La primavera es una cesta llena de libros


 /Foto C.L.B. Archivo personal/

Una de mis viejas amigas (viejas porque son de toda la vida) tiene siempre a flor de piel el deseo de encontrar un lugar tranquilo donde sentarse a leer y a tomarse una taza de té. Creo que lo del té es reminiscencia de nuestras lecturas inglesas, porque todas nosotras, ineludiblemente y sin razón alguna, tenemos en esa literatura una referencia constante. No solo hemos leído muchos libros de autores ingleses y estadounidenses sino que los comentamos y nos intercambiamos exclamaciones, interrogaciones y toda suerte de signos estrambóticos. Sentarse en un lugar tranquilo, a resguardo de los vientos y del sol inclemente, mientras el té se va enfriando y tú estás inmersa totalmente en el libro, es un sueño que ella expresa cada vez que se le pregunta qué desearía hacer en ese mismo instante. Y, tanto lo repite, que todas las demás pensamos que, en realidad, ella es una de esas muchachas de la campiña que viven en casas solariegas o en pequeños cottages y que tienen siempre una palabra de bienvenida al que llega y un beso al que se despide. Porque su deseo implica amabilidad, buen talante y simpatía. La simpatía, eso tan poco valorado a veces, pero que encierra no solo una muestra de carácter sino también de ingeniosa educación, de ineludible encanto.
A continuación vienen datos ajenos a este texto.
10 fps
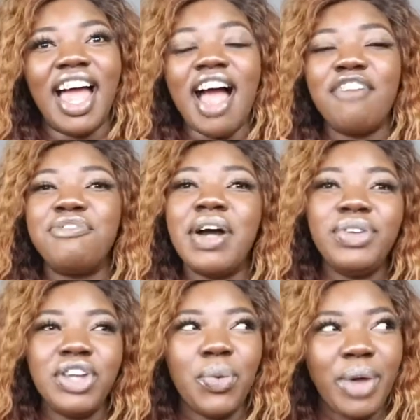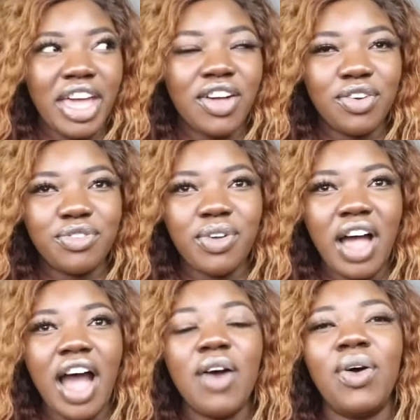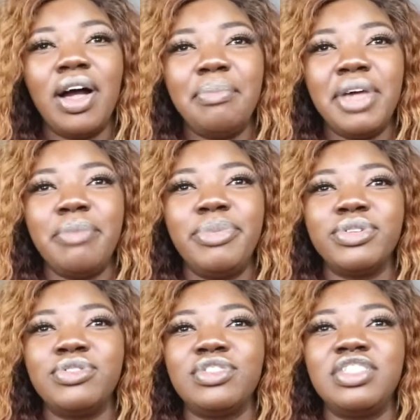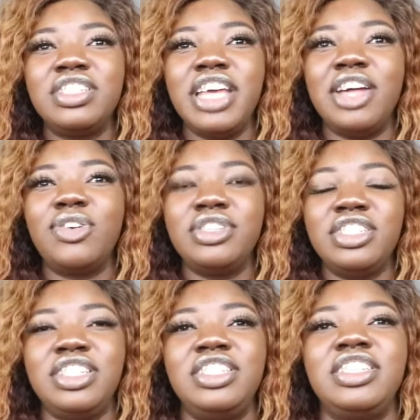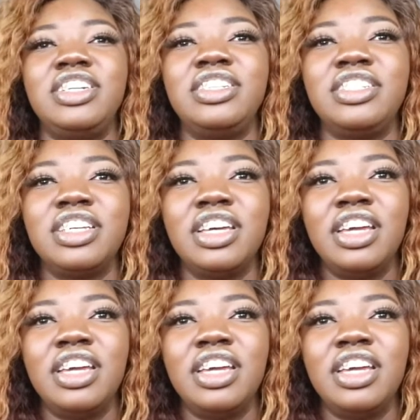I found a way of how I'm able to stay consistent,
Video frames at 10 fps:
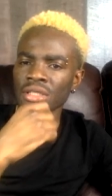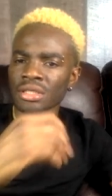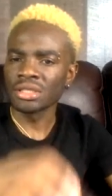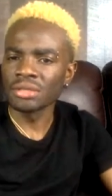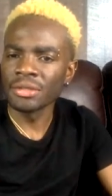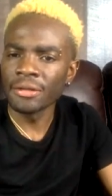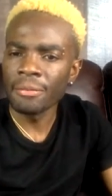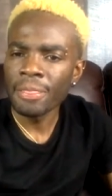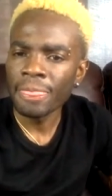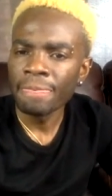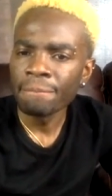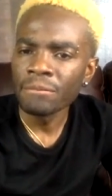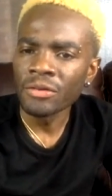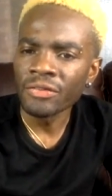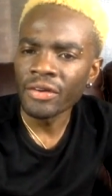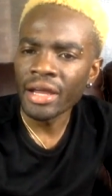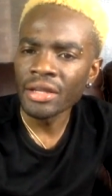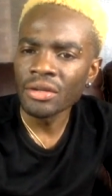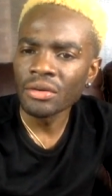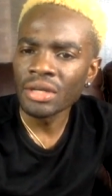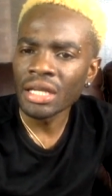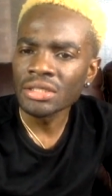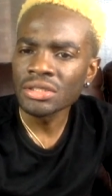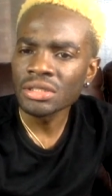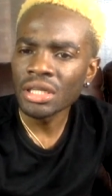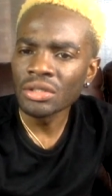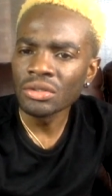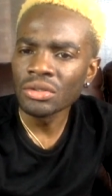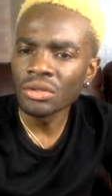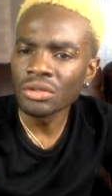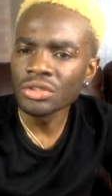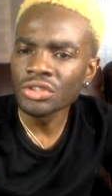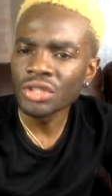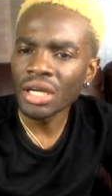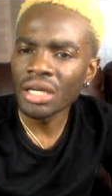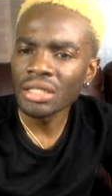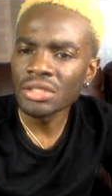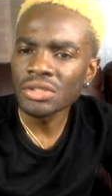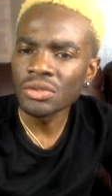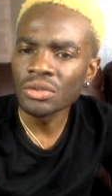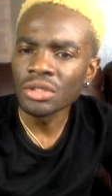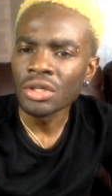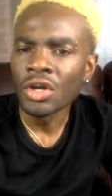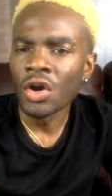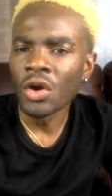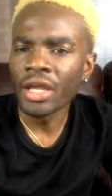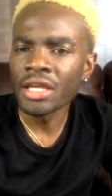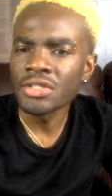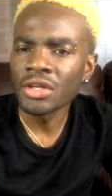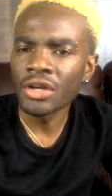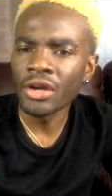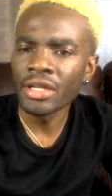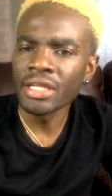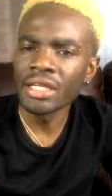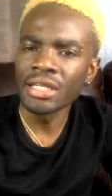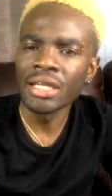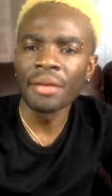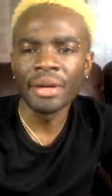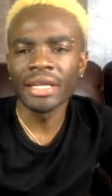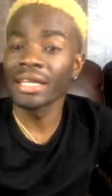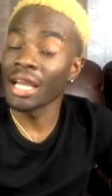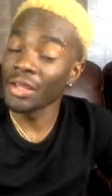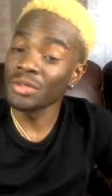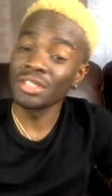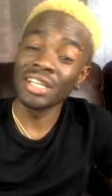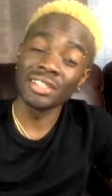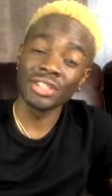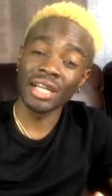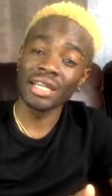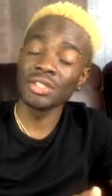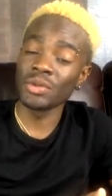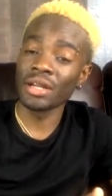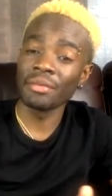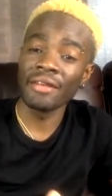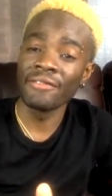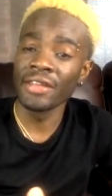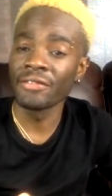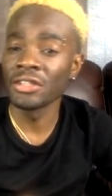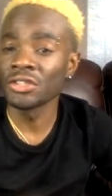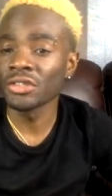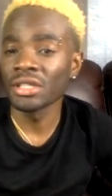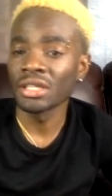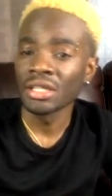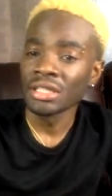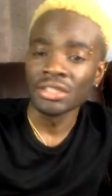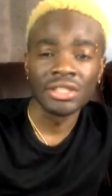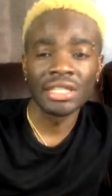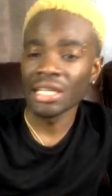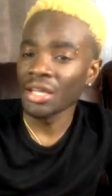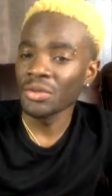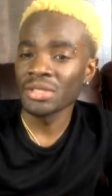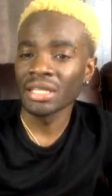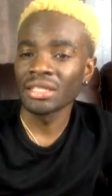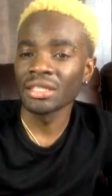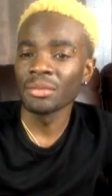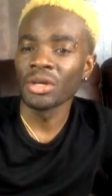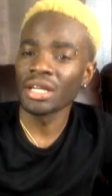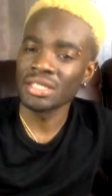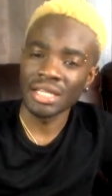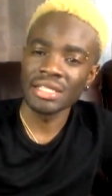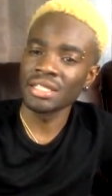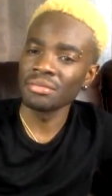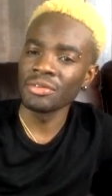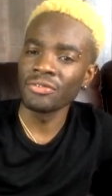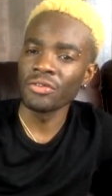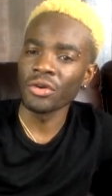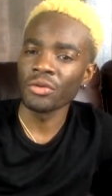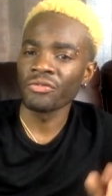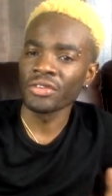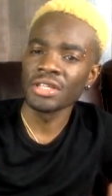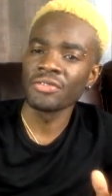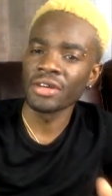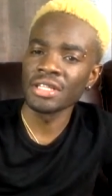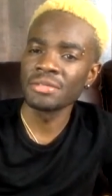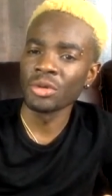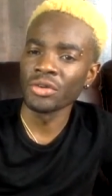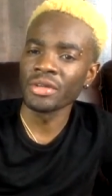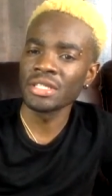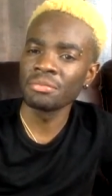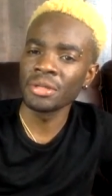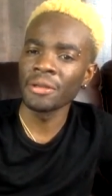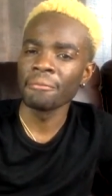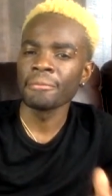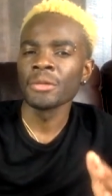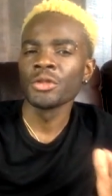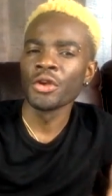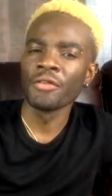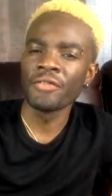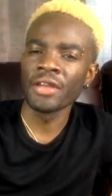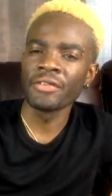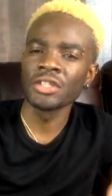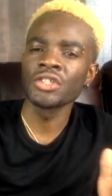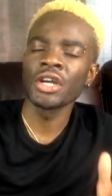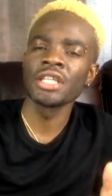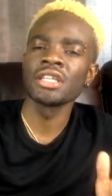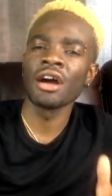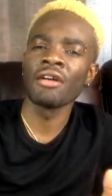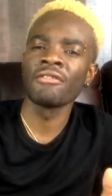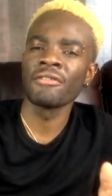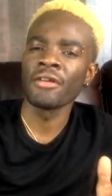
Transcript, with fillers: You see me? But for right now, that's a no. Dragon is good. Okay, so Kurt Daly. Yeah, man, you can use yeah, Dragon is one of my favorite drink. So you can use that in the bun. As I said before, for this for this bun recipe, your favorite choice of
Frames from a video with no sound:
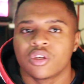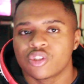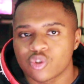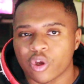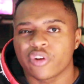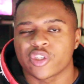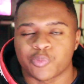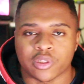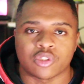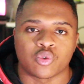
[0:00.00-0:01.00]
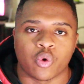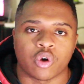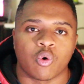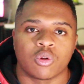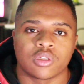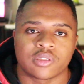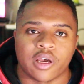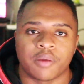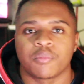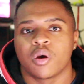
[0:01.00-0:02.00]
so I don't expect it to work all the
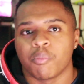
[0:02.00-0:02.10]
time,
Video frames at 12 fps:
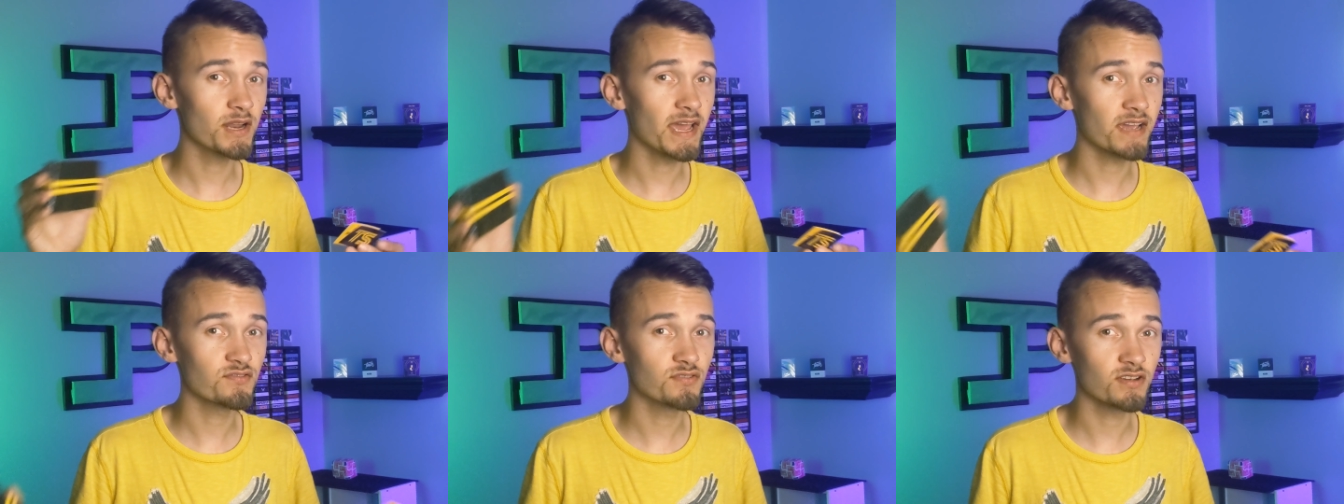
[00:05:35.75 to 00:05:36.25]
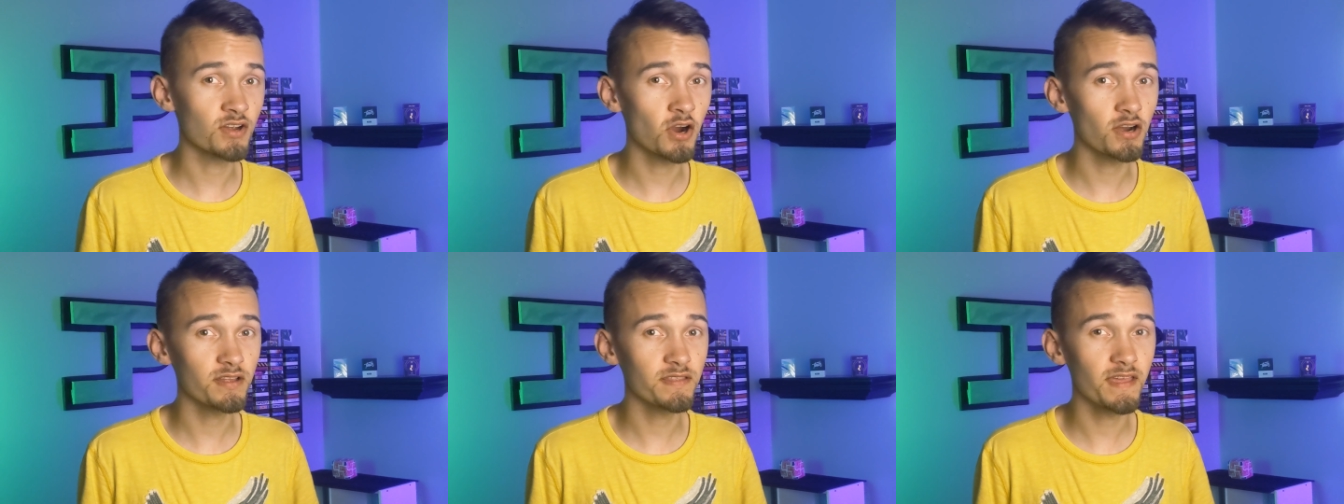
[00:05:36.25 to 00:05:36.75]
put an extra
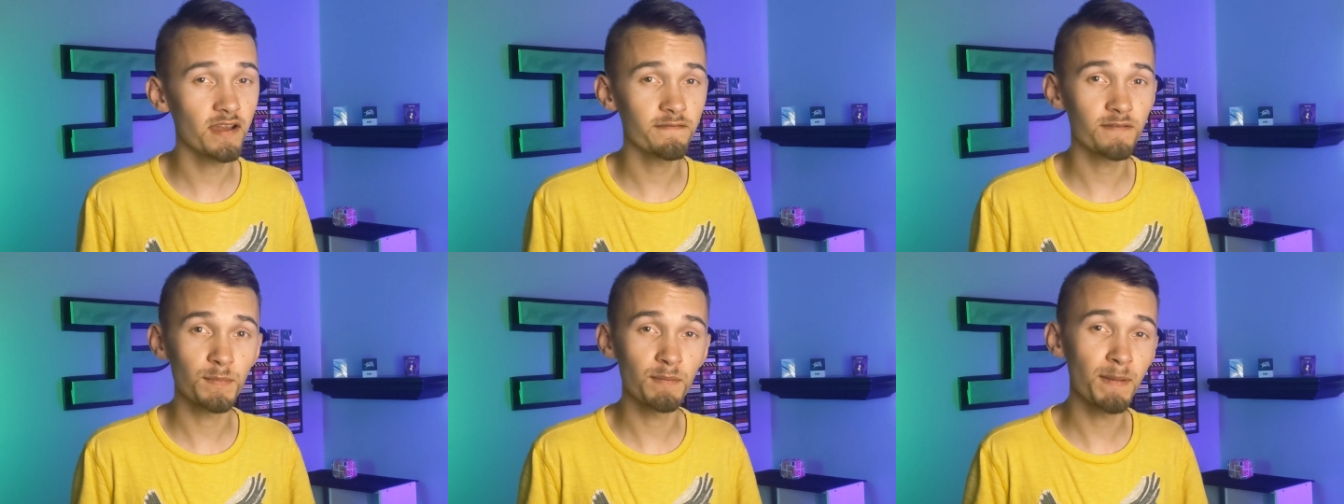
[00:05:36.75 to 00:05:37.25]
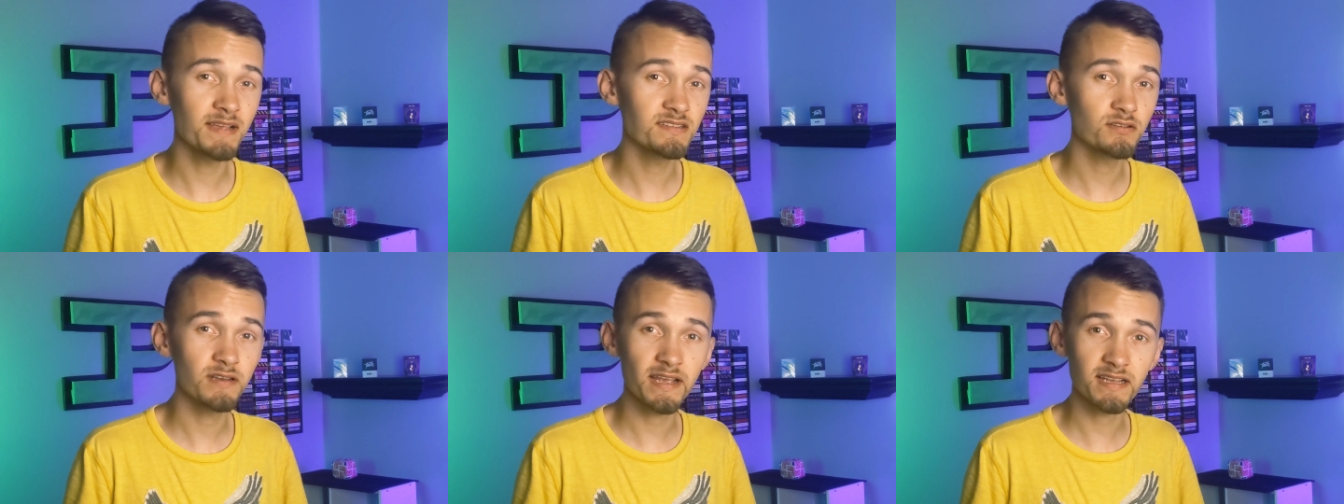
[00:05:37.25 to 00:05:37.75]
card in there from a
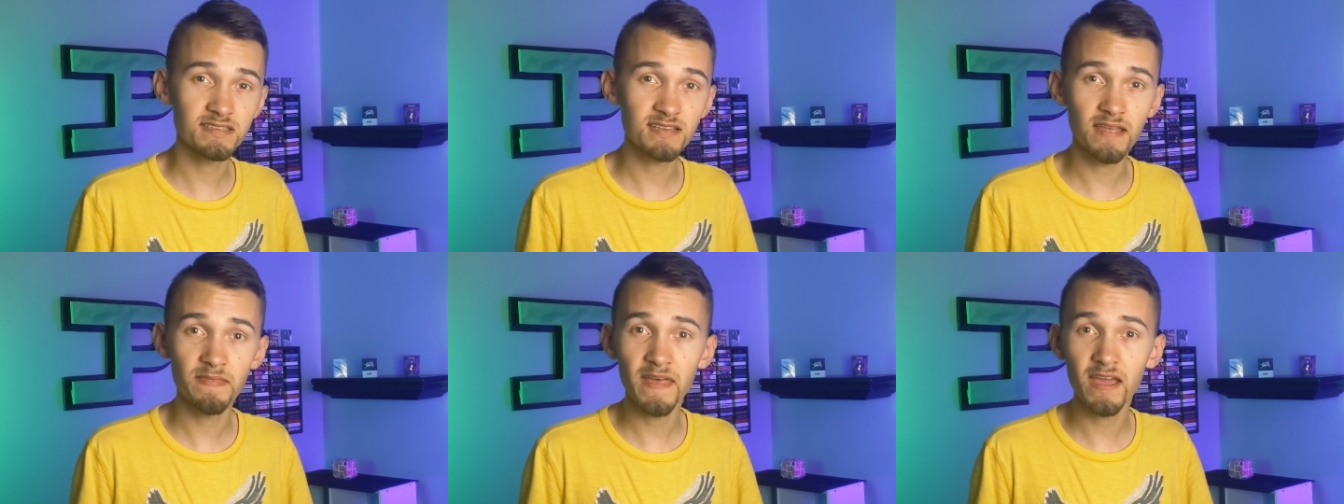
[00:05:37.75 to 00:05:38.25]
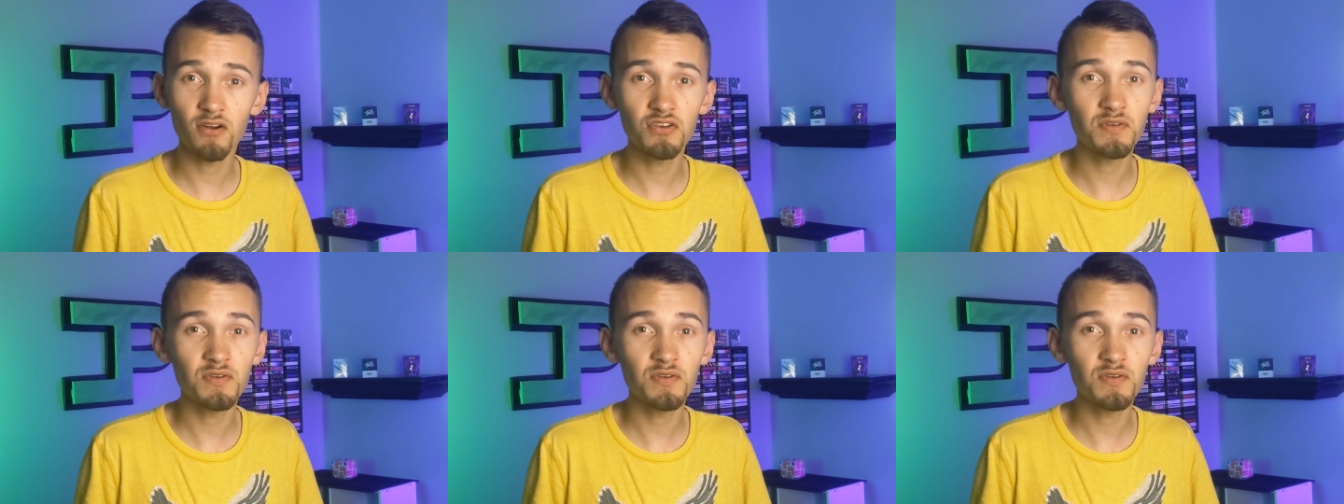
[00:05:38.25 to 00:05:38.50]
bicycle deck and sign that,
Mis viejas amigas disfrutan todas de un buen humor envidiable, tienen una variedad de sonrisas que valdrían para un catálogo pero, sobre todo, mantienen un deseo sencillo por la vida tranquila que es tanto como decir, como pregonar, lo que somos: buenas chicas de barrio con la virtud de poseer el secreto de las horas felices.